* **WHAT TO DO**
Every line below from the one with "[00:00:01.00]" through the one with "[00:00:02.40]" is to be repeated exactly, with no picture among them.

* **Stored items**
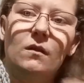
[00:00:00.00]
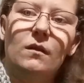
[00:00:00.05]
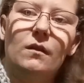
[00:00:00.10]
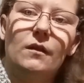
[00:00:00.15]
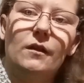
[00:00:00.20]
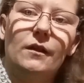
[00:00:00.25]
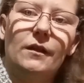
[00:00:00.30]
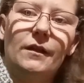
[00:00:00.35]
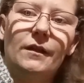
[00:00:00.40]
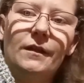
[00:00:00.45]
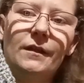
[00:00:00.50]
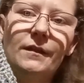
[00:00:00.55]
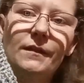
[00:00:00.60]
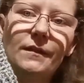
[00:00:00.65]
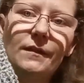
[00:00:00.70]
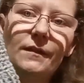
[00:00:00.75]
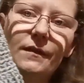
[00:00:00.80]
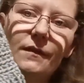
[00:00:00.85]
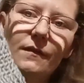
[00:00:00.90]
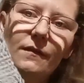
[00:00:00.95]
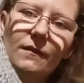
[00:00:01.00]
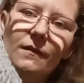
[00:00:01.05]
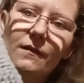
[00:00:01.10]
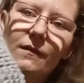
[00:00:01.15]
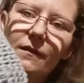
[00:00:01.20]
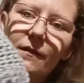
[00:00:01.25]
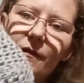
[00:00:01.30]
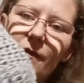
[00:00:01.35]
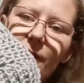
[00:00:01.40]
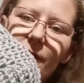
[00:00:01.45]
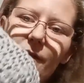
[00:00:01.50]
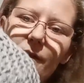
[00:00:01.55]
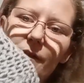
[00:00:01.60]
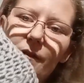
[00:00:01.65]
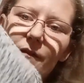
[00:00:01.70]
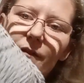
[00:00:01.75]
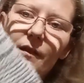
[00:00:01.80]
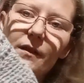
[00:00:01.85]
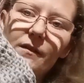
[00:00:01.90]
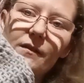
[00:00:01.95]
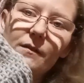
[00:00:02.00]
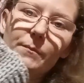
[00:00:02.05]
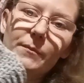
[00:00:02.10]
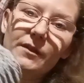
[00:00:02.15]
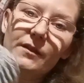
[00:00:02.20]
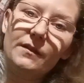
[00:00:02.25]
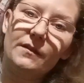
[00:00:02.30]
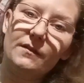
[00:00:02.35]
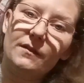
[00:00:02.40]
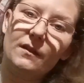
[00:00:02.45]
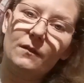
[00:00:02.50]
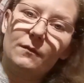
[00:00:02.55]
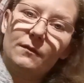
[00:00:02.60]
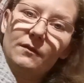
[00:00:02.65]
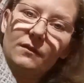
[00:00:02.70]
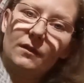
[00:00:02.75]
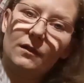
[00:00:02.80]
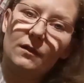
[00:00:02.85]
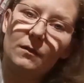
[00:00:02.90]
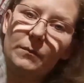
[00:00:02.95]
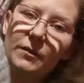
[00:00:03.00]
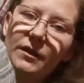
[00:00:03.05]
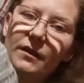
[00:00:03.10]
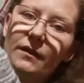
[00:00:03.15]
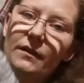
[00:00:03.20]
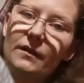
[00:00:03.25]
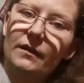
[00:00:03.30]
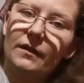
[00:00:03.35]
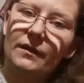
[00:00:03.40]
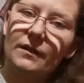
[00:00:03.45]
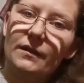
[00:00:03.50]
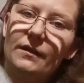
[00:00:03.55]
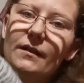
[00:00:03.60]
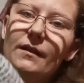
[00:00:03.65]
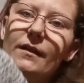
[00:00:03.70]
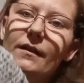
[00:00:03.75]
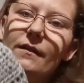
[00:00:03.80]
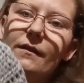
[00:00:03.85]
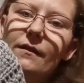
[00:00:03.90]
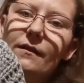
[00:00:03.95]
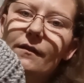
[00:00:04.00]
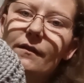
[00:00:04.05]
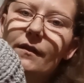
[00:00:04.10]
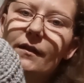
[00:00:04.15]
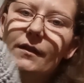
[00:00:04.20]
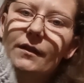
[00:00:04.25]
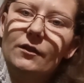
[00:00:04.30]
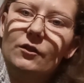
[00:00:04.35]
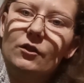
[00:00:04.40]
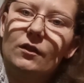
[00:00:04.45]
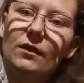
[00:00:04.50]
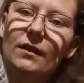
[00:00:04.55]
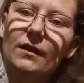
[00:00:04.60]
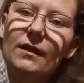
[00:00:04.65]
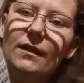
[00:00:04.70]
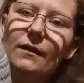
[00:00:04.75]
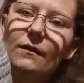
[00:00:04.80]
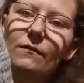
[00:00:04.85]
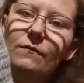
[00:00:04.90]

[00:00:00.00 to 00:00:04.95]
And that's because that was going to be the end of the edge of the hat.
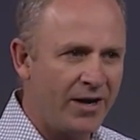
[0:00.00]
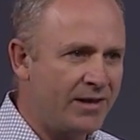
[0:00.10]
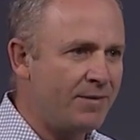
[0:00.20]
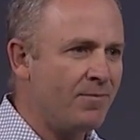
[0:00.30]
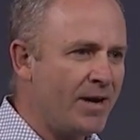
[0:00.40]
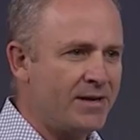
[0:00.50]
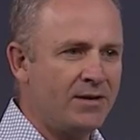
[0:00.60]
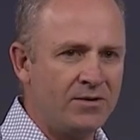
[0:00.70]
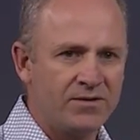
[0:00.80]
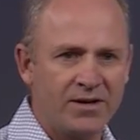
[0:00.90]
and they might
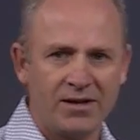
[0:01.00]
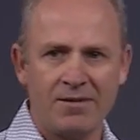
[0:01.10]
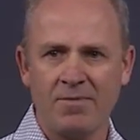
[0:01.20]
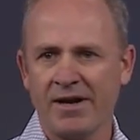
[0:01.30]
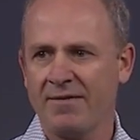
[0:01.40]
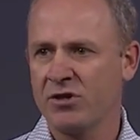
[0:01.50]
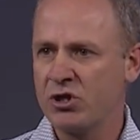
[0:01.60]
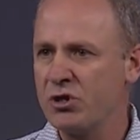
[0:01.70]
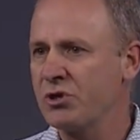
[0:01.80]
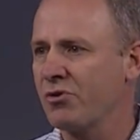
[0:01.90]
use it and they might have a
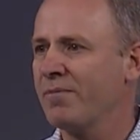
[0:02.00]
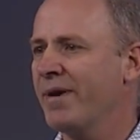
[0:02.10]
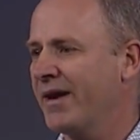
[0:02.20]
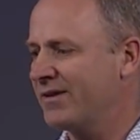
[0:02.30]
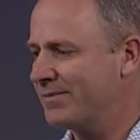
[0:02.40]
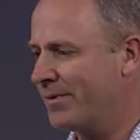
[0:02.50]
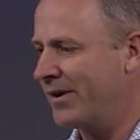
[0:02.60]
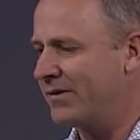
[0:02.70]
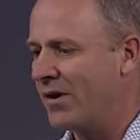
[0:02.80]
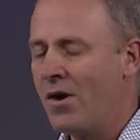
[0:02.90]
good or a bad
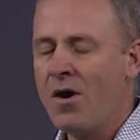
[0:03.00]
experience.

* **EXERCISE OUTPUT**
[00:00:01.00]
[00:00:01.05]
[00:00:01.10]
[00:00:01.15]
[00:00:01.20]
[00:00:01.25]
[00:00:01.30]
[00:00:01.35]
[00:00:01.40]
[00:00:01.45]
[00:00:01.50]
[00:00:01.55]
[00:00:01.60]
[00:00:01.65]
[00:00:01.70]
[00:00:01.75]
[00:00:01.80]
[00:00:01.85]
[00:00:01.90]
[00:00:01.95]
[00:00:02.00]
[00:00:02.05]
[00:00:02.10]
[00:00:02.15]
[00:00:02.20]
[00:00:02.25]
[00:00:02.30]
[00:00:02.35]
[00:00:02.40]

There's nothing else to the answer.